Exercise requirements: Beginning with the line containing "Video frames at" and ending with the line containing "[00:00:10.00 to 00:00:11.00]", write out each line of the records below exactly; pictures and lines outside that range are left out.

── Information supplied ──

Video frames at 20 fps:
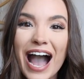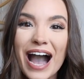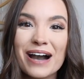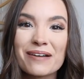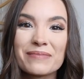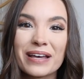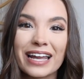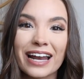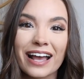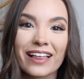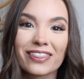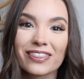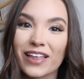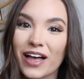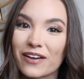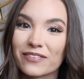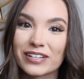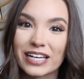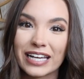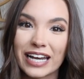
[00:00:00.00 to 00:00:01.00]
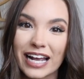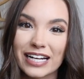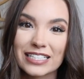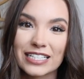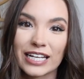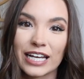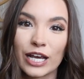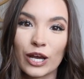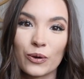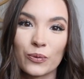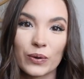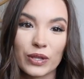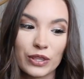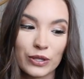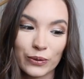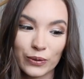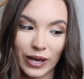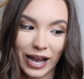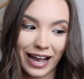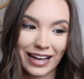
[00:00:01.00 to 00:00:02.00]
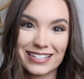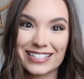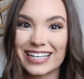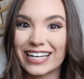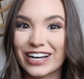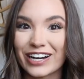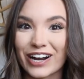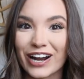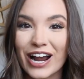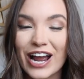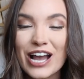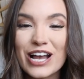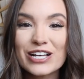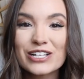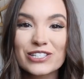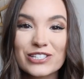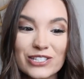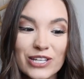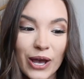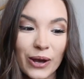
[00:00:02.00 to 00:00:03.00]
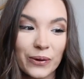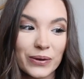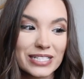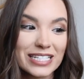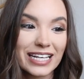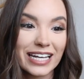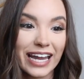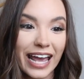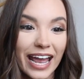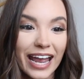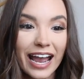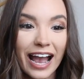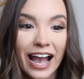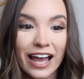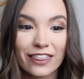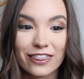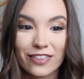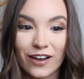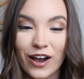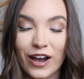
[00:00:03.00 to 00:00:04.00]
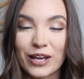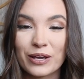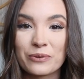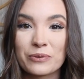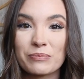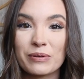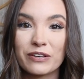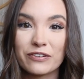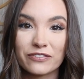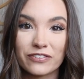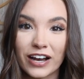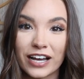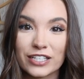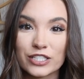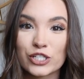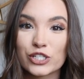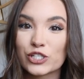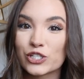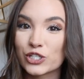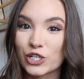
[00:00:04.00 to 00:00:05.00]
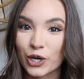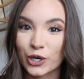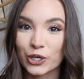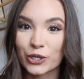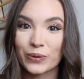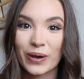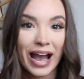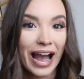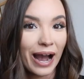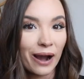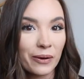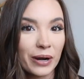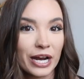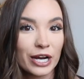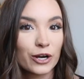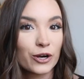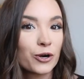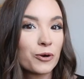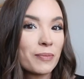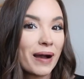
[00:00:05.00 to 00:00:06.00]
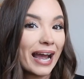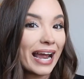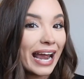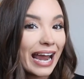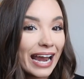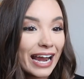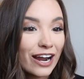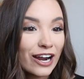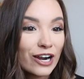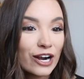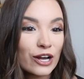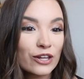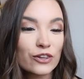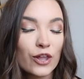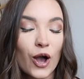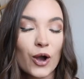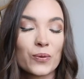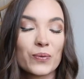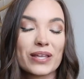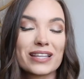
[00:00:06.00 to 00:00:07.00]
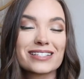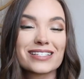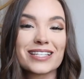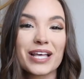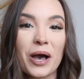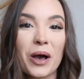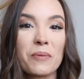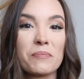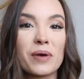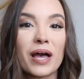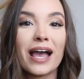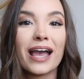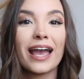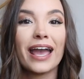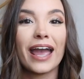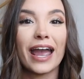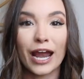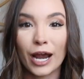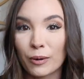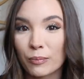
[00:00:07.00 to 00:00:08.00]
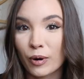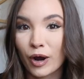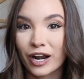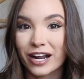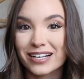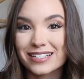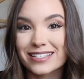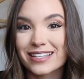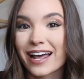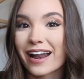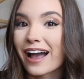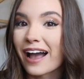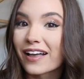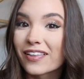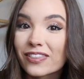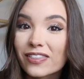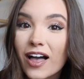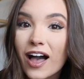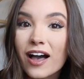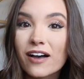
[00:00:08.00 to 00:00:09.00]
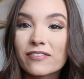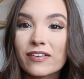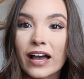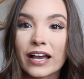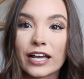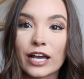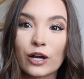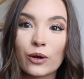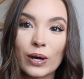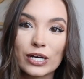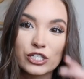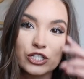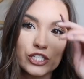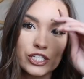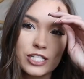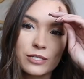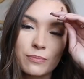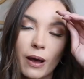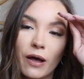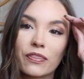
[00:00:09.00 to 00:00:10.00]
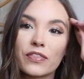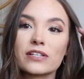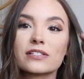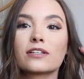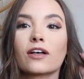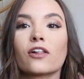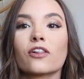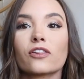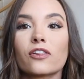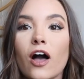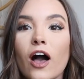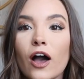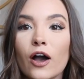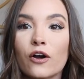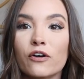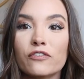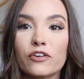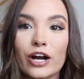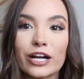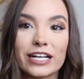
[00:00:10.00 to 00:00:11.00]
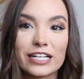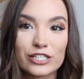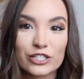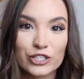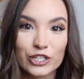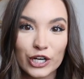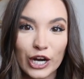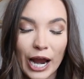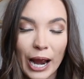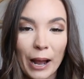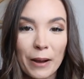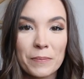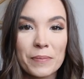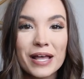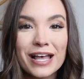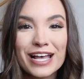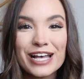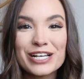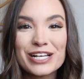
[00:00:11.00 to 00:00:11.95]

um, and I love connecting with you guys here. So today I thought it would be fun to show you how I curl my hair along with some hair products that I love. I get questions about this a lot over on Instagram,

───
── Information supplied ──

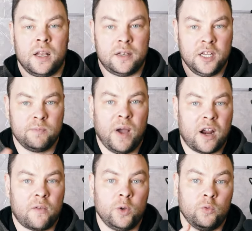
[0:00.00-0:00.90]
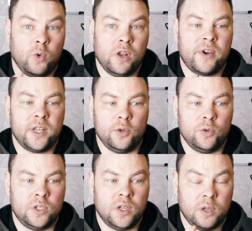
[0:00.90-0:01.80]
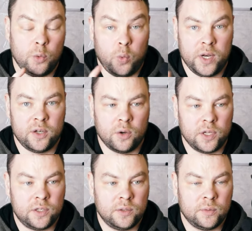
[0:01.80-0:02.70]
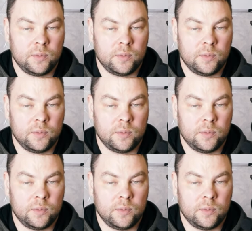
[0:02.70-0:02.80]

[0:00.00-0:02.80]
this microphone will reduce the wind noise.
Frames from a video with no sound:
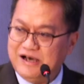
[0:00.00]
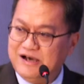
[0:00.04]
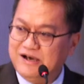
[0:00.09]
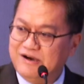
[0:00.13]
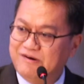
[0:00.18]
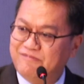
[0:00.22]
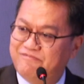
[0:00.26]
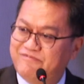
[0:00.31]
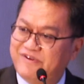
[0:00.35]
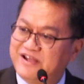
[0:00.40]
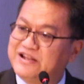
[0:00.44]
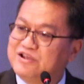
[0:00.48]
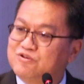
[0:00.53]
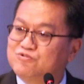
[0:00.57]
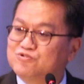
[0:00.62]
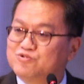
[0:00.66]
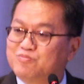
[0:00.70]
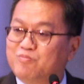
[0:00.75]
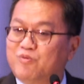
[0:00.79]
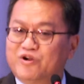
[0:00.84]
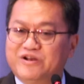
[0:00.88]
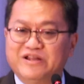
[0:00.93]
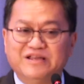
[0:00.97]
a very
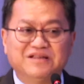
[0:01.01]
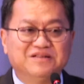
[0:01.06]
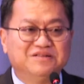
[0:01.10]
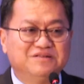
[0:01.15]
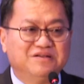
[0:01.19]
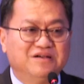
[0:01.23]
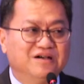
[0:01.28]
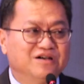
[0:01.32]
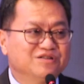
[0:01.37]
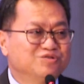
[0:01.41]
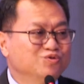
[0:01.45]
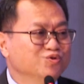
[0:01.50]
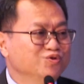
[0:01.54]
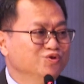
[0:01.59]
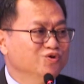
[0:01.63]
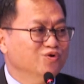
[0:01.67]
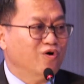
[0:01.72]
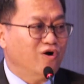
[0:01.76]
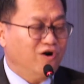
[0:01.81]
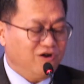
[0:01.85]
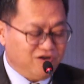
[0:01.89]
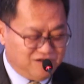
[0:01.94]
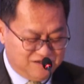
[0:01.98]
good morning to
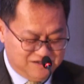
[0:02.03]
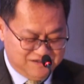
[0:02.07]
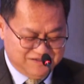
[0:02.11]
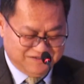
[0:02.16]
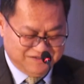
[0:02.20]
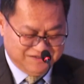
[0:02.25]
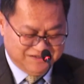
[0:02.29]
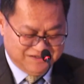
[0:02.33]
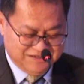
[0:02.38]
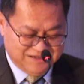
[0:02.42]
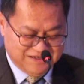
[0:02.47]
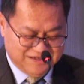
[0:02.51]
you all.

───

Response to this exercise:
Video frames at 20 fps:
[00:00:00.00 to 00:00:01.00]
[00:00:01.00 to 00:00:02.00]
[00:00:02.00 to 00:00:03.00]
[00:00:03.00 to 00:00:04.00]
[00:00:04.00 to 00:00:05.00]
[00:00:05.00 to 00:00:06.00]
[00:00:06.00 to 00:00:07.00]
[00:00:07.00 to 00:00:08.00]
[00:00:08.00 to 00:00:09.00]
[00:00:09.00 to 00:00:10.00]
[00:00:10.00 to 00:00:11.00]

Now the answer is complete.